Autor:
Desconocido
Durante el siglo XV, en una pequeña
aldea cercana a Nuremberg, vivía una Familia con 18
niños. Para poder poner pan en la mesa para tal prole,
el padre, y jefe de la familia, trabajaba casi 18 horas
diarias en las minas de oro, y en cualquier otra cosa
que se presentara.
A pesar de las condiciones tan pobres en que vivían, dos
de los hijos de Albrecht Durer tenían un sueño. Ambos
querían desarrollar su talento para el arte, pero bien
sabían que su padre jamás podría enviar a ninguno de
ellos a estudiar a la academia.
Después de muchas noches de conversaciones calladas
entre los dos, llegaron a un acuerdo. Lanzarían al aire
una moneda. El perdedor trabajaría en las minas para
pagar los estudios al que ganara. Al terminar sus
estudios, el ganador pagaría entonces los estudios al
que quedara en casa, con las ventas de sus obras, o como
fuera necesario.
Lanzaron al aire la moneda un domingo al salir de
la Iglesia. Albretch
Durer ganó y se fue a estudiar a Nuremberg. Albert
comenzó entonces el peligroso trabajo en las minas,
donde permaneció por los siguientes cuatro años para
sufragar los estudios de su hermano, que desde el primer
momento fue toda una sensación en la academia.

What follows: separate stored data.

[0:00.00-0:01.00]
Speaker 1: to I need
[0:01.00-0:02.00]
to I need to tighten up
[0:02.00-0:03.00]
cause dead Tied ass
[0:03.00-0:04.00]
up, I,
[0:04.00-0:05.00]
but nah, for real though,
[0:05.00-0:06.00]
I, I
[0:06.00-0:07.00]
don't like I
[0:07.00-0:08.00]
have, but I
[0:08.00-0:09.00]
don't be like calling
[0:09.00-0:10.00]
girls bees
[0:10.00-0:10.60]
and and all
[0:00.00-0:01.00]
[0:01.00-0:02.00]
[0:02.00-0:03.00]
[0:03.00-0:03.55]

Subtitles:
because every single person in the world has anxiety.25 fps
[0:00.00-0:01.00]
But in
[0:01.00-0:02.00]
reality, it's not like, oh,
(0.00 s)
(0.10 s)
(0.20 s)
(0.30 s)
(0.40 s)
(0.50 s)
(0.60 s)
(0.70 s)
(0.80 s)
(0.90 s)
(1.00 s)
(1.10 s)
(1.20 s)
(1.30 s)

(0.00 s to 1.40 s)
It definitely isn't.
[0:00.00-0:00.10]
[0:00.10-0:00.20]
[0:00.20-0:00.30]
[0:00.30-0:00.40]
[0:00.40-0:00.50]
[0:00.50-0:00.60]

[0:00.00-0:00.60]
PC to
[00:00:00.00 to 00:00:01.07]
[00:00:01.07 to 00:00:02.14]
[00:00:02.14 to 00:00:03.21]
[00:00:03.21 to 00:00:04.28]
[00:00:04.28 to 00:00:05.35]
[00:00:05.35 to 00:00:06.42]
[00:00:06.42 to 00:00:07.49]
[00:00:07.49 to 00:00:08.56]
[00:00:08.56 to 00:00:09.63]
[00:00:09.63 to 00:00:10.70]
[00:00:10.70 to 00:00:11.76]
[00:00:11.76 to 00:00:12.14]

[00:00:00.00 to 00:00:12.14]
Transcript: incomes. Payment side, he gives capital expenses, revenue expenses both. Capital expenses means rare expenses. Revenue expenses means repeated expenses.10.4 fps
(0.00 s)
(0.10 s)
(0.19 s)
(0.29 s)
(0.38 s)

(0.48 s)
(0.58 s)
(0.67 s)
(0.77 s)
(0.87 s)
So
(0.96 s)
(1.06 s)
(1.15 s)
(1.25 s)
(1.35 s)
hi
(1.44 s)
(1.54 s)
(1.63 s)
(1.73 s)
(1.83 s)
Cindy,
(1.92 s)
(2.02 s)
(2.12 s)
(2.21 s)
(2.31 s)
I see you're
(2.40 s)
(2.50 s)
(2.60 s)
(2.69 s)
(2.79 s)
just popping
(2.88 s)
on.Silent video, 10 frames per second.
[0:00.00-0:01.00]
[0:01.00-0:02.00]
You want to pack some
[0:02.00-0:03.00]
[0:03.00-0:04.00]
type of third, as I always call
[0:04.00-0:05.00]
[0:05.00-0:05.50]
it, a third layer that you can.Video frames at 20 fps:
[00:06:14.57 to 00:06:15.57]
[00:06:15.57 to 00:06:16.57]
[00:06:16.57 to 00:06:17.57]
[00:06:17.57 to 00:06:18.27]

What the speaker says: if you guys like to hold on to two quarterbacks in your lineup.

Los grabados de Albretch, sus tallados y sus óleos
llegaron a ser mucho mejores que los de muchos de sus
profesores, y para el momento de su graduación, ya había
comenzado a ganar considerables sumas con las ventas de
su arte.
Cuando el joven artista regresó a su aldea, la familia
Durer se reunió para una cena festiva en su honor. Al
finalizar la memorable velada, Albretch se puso de pie
en su lugar de honor en la mesa, y propuso un brindis
por su hermano querido, que tanto se había sacrificado
para hacer sus estudios una realidad.
Sus palabras finales fueron: “Y ahora, Albert hermano
mío, es tu turno. Ahora puedes ir tu a Nuremberg a
perseguir tus sueños, que yo me haré cargo de ti.
Todos los ojos se volvieron llenos de expectativa hacia
el rincón de la mesa que ocupaba Albert, quien tenia el
rostro empapado en lagrimas, y movía de lado a lado la
cabeza mientras murmuraba una y otra vez: "No… no… no…".
Finalmente, Albert se puso de pie y seco sus lágrimas.
Miró por un momento a cada uno de aquellos seres
queridos y se dirigió luego a su hermano, y poniendo su
mano en la mejilla de áquel le dijo suavemente:
“No, hermano, no puedo ir a Nuremberg. Es muy tarde para
mí. Mira lo que cuatro años de trabajo en las minas han
hecho a mis manos. Cada hueso de mis manos se ha roto al
menos una vez, y últimamente la artritis en mi mano
derecha ha avanzado tanto que hasta me costó trabajo
levantar la copa durante tu brindis mucho menos podría
trabajar con delicadas líneas el compás o el pergamino y
no podría manejar la pluma ni el pincel… No, hermano
para mí ya es tarde.
Más de 450 años han pasado desde ese día. Hoy en día los
grabados, óleos, acuarelas, tallas y demás obras de
Albretch Durer pueden ser vistos en museos alrededor de
todo el mundo. Pero seguramente usted, como la mayoría
de las personas, solo recuerde uno. Lo que es mas,
seguramente hasta tenga uno en su oficina o en su casa.
Un día, para rendir homenaje al sacrificio de su hermano
Albert, Albretch Durer dibujó las manos maltratadas de
su hermano, con las palmas unidas y los dedos apuntando
al cielo. Llamó a esta poderosa obra simplemente
"Manos", pero el mundo entero abrió de inmediato su
corazón a su obra de arte y se le cambió el nombre a la
obra por el de "Manos que oran".
La próxima vez que vea una copia de esa creación, mírela
bien. Permita que sirva de recordatorio, si es que lo
necesita, de que nadie, nunca, triunfa solo.